*Problem to solve*: What do the lines from the top of the data through the line with "[00:00:01.20]" say? Quote them exactly and include both ends.

(Stored items from a collection)
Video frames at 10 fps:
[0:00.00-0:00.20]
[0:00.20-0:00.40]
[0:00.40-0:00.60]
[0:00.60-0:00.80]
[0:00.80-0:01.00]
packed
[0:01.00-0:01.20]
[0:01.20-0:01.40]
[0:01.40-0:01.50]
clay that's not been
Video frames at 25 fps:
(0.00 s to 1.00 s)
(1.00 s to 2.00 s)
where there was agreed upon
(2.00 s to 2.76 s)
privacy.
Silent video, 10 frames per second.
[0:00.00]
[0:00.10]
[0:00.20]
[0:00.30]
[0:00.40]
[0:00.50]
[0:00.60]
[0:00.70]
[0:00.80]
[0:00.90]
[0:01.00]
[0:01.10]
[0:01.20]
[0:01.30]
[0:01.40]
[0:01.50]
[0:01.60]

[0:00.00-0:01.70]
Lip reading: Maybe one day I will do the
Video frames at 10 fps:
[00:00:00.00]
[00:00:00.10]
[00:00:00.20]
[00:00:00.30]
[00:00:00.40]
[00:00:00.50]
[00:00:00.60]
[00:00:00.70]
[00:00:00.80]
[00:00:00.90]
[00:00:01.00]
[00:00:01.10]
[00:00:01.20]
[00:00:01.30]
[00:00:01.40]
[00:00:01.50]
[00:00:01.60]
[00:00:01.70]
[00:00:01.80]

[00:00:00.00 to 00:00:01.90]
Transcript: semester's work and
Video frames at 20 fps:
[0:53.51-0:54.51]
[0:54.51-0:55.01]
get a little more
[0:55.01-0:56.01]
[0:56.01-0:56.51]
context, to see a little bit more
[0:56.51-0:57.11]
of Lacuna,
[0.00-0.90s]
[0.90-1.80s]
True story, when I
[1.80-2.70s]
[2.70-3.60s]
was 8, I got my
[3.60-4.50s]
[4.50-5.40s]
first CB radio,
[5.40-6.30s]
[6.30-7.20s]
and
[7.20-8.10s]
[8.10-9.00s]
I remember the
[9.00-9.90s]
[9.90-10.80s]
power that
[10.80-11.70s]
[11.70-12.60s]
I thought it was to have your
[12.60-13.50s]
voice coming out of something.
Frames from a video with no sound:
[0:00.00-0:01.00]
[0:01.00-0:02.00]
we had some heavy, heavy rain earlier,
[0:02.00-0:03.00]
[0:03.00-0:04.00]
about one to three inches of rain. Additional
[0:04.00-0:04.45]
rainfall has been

*Response to the task*:
Video frames at 10 fps:
[0:00.00-0:00.20]
[0:00.20-0:00.40]
[0:00.40-0:00.60]
[0:00.60-0:00.80]
[0:00.80-0:01.00]
packed
[0:01.00-0:01.20]
[0:01.20-0:01.40]
[0:01.40-0:01.50]
clay that's not been
Video frames at 25 fps:
(0.00 s to 1.00 s)
(1.00 s to 2.00 s)
where there was agreed upon
(2.00 s to 2.76 s)
privacy.
Silent video, 10 frames per second.
[0:00.00]
[0:00.10]
[0:00.20]
[0:00.30]
[0:00.40]
[0:00.50]
[0:00.60]
[0:00.70]
[0:00.80]
[0:00.90]
[0:01.00]
[0:01.10]
[0:01.20]
[0:01.30]
[0:01.40]
[0:01.50]
[0:01.60]

[0:00.00-0:01.70]
Lip reading: Maybe one day I will do the
Video frames at 10 fps:
[00:00:00.00]
[00:00:00.10]
[00:00:00.20]
[00:00:00.30]
[00:00:00.40]
[00:00:00.50]
[00:00:00.60]
[00:00:00.70]
[00:00:00.80]
[00:00:00.90]
[00:00:01.00]
[00:00:01.10]
[00:00:01.20]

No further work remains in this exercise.